__EXERCISE INSTRUCTIONS__
Set down every record below exactly as written, but leave out the pictures.

__RECORDS PROVIDED__
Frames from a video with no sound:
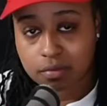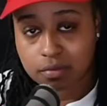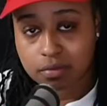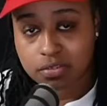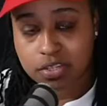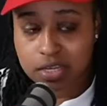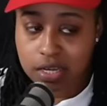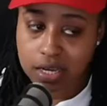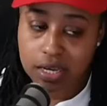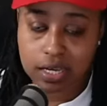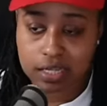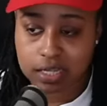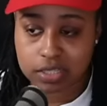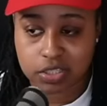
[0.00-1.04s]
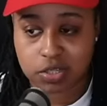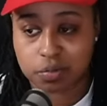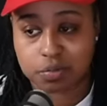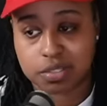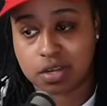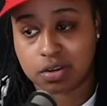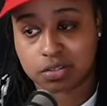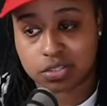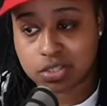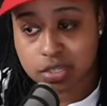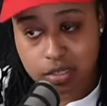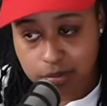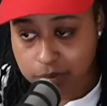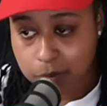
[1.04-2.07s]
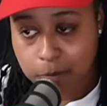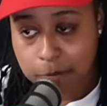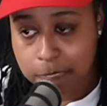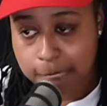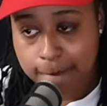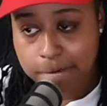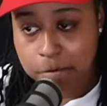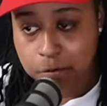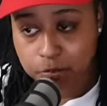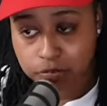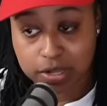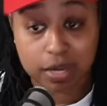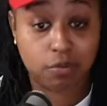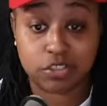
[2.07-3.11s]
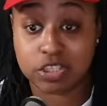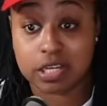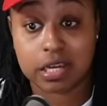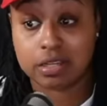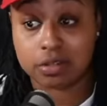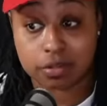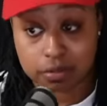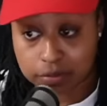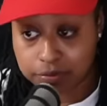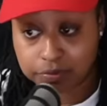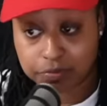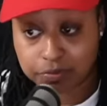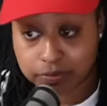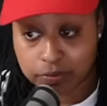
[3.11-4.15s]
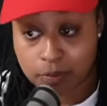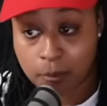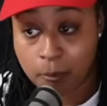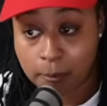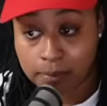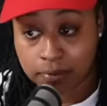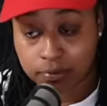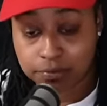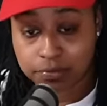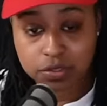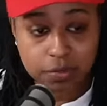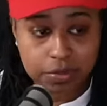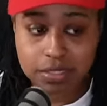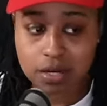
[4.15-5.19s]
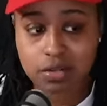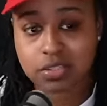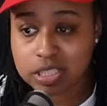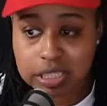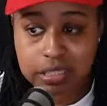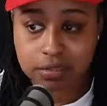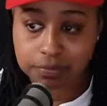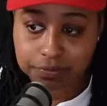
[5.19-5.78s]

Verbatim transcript: she can't act like she don't be talking shit. That's what you can't do. You be talking shit.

__ANSWER BELOW__
Frames from a video with no sound:
[0.00-1.04s]
[1.04-2.07s]
[2.07-3.11s]
[3.11-4.15s]
[4.15-5.19s]
[5.19-5.78s]

Verbatim transcript: she can't act like she don't be talking shit. That's what you can't do. You be talking shit.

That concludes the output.